Pracodawca nie powinien zwalniać dyscyplinarnie pracownika, który sporadycznie ściągał erotyczne filmy z internetu na służbowy komputer. Przyczyną zwolnienia dyscyplinarnego nie może być też wysłanie ze służbowego komputera do ZUS prywatnej korespondencji.
Dyrektor był zatrudniony w regionalnym oddziale firmy na podstawie umowy o pracę na czas nieokreślony. W kwietniu 2008 r. spotkał się z prezesem zarządu w sprawie omówienia wyników finansowych w regionie. Prezes uznał, że nie są one zadowalające i zaproponował rozwiązanie umowy o pracę za porozumieniem stron.

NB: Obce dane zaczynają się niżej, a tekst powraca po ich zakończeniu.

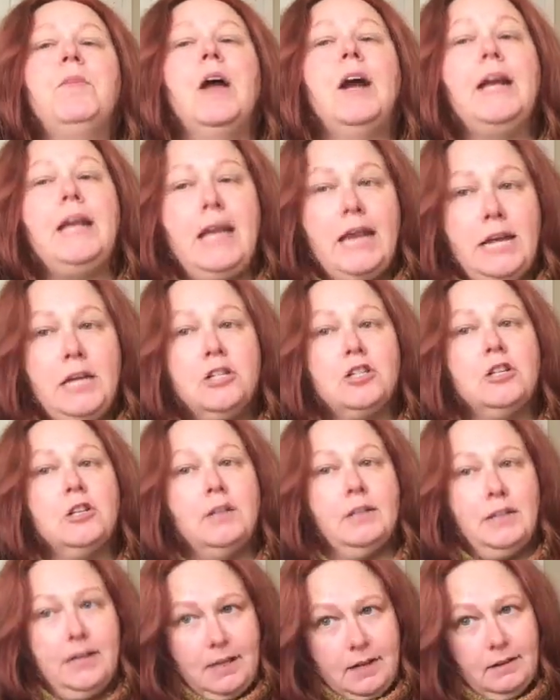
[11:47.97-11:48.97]

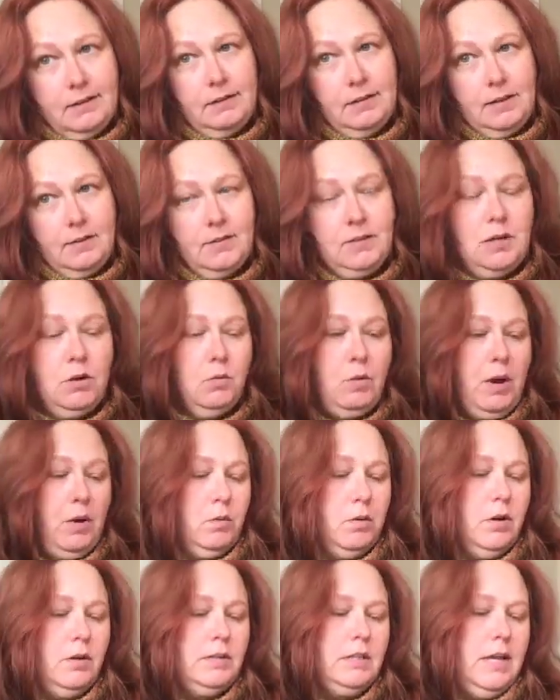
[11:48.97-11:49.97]
occasionally lives in a white
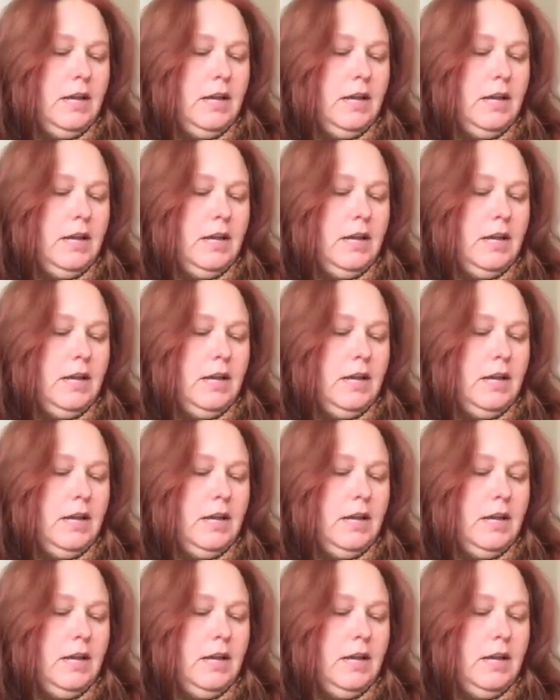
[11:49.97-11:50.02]
world.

Dyrektor zgodził się na tę propozycję. W następnym dniu odebrano od niego firmowy sprzęt i dokumenty.
Inni pracownicy firmy ustalili, że w laptopie dyrektora był zainstalowany program Płatnik do rozliczeń z ZUS. Co więcej, był on wykorzystywany w godzinach pracy spółki. Dodatkowo ustalono, że dyrektor ściągał na służbowego laptopa erotyczne filmy. Znaleziono też pliki multimedialne o charakterze erotycznym z udziałem dyrektora.
Na podstawie tych dowodów prezes zmienił tryb rozwiązania umowy o pracę. Uwzględniając naganność postępowania i stwierdzenie rażącego naruszenia obowiązków pracowniczych, prezes podjął decyzję o zwolnieniu dyrektora w trybie dyscyplinarnym.
Dyrektor od rozwiązania umowy odwołał się do sądu I instancji. Ten wskazał, że pracownik wbrew wytycznym pracodawcy zainstalował na twardym dysku komputera oprogramowania niesłużące wykonywaniu obowiązków pracowniczych. Sąd uznał, że zarzuty dotyczące nieprawidłowego korzystania przez pracownika z komputera służbowego uzasadniały rozwiązanie umowy o pracę w trybie art. 52 par. 1 pkt 1 kodeksy pracy. Oddalił żądanie pracownika.
Dyrektor wniósł więc apelację do sądu II instancji. Ten wskazał, że zwolniony korzystał z uprawnień administratora i mógł na powierzonym mu komputerze instalować oprogramowanie. Dodatkowo uznał, że dyrektor był pracownikiem cenionym przez prezesa, który wcześniej otrzymywał od zarządu pochwały za bardzo dobre wyniki. Sąd, mając to na względzie, uznał, że naruszenia polegające na jednokrotnym wysłaniu w godzinach pracy korespondencji do ZUS i sporadycznym (poza godzinami pracy) przeglądaniu plików o charakterze erotycznym, z których nie wynikła żadna szkoda dla pracodawcy, nie stanowią ciężkiego naruszenia podstawowych obowiązków pracowniczych.
Sąd zmienił zaskarżony wyrok i nakazał firmie wypłacenie pracownikowi 30 tys. odszkodowania. Pracodawca wniósł więc skargę kasacyjną do Sądu Najwyższego. Ten uznał, że ciężar naruszenia obowiązków pracowniczych przy wykorzystaniu komputera służbowego dla celów niezwiązanych z pracą jest uzależniony od tego, jak często był do nich wykorzystywany. Inaczej powinny być oceniane takie zachowania, jeśli mają one charakter incydentalny (przesłanie korespondencji do ZUS), a inaczej jeśli stanowią swoistego rodzaju praktykę, która uniemożliwia (ogranicza) wykonywanie obowiązków pracowniczych. SN uznał, że nie każde wykorzystywanie firmowego sprzętu trzeba potraktować jako ciężkie naruszenie obowiązków pracowniczych. Sąd uchylił więc zaskarżony wyrok i nakazał ponowne rozpatrzenie sprawy.